> What the exercise asks:
When you restate the data, keep every word as it is and drop the images.

----- Records for this task

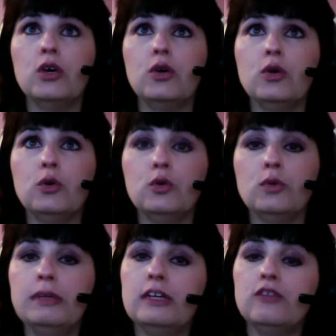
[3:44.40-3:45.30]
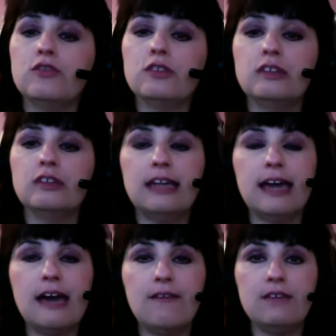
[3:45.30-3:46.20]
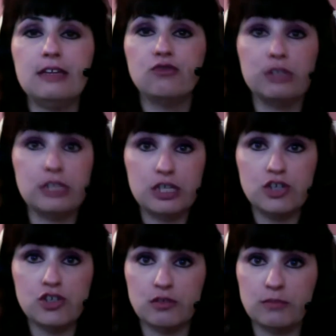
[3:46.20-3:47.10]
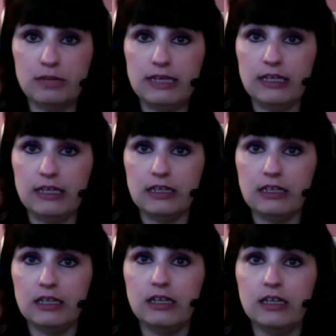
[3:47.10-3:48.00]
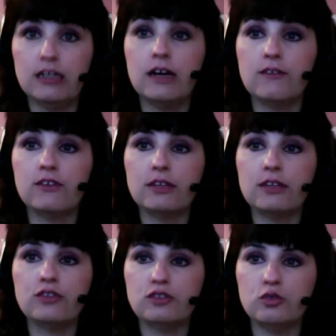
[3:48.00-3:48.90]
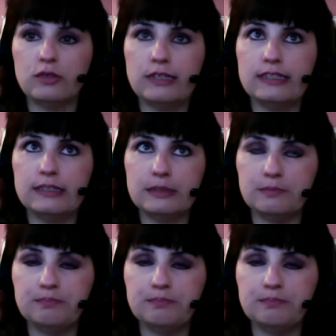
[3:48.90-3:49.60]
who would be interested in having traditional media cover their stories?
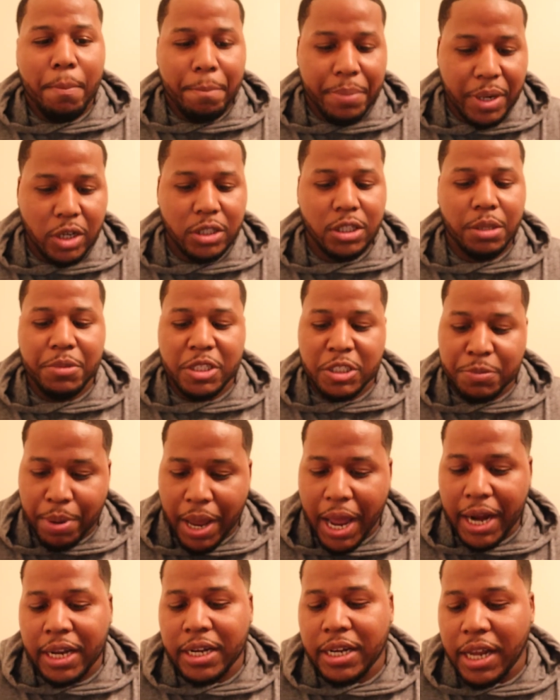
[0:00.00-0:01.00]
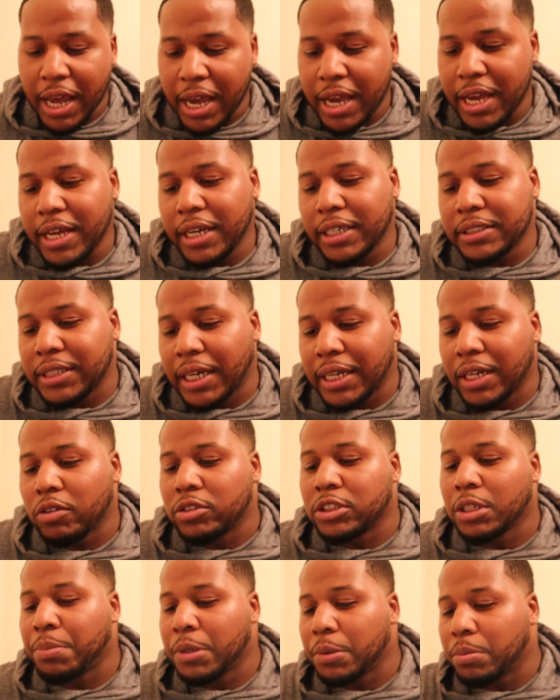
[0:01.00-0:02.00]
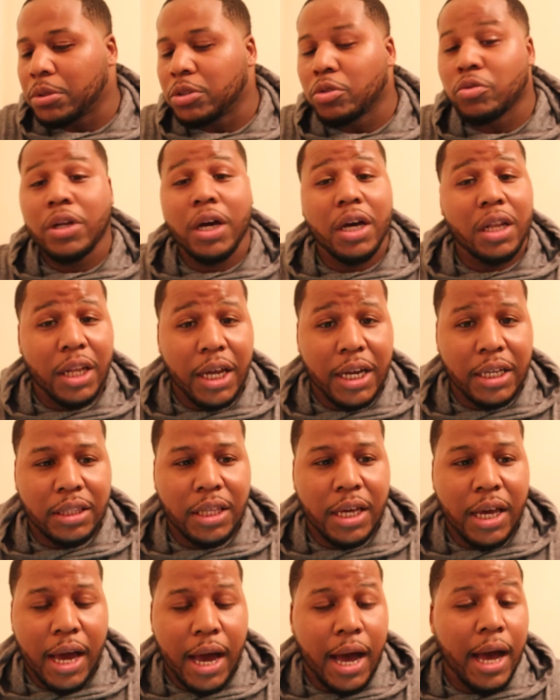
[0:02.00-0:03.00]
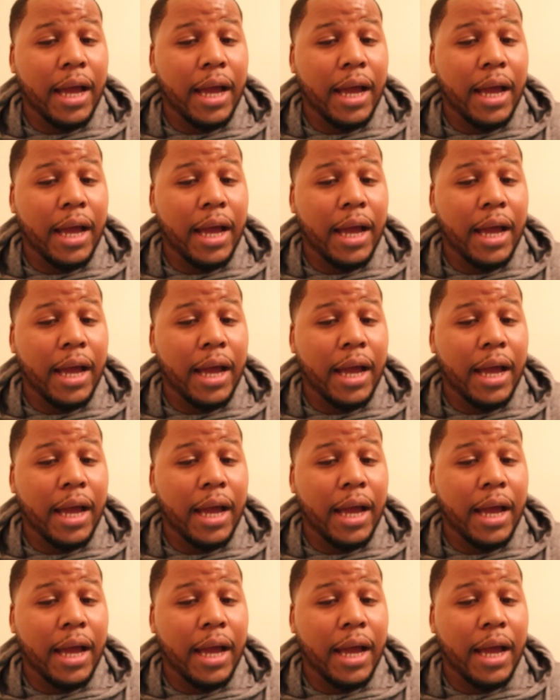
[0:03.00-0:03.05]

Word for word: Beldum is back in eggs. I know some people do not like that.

----------

> Solution for this exercise:
[3:44.40-3:45.30]
[3:45.30-3:46.20]
[3:46.20-3:47.10]
[3:47.10-3:48.00]
[3:48.00-3:48.90]
[3:48.90-3:49.60]
who would be interested in having traditional media cover their stories?
[0:00.00-0:01.00]
[0:01.00-0:02.00]
[0:02.00-0:03.00]
[0:03.00-0:03.05]

Word for word: Beldum is back in eggs. I know some people do not like that.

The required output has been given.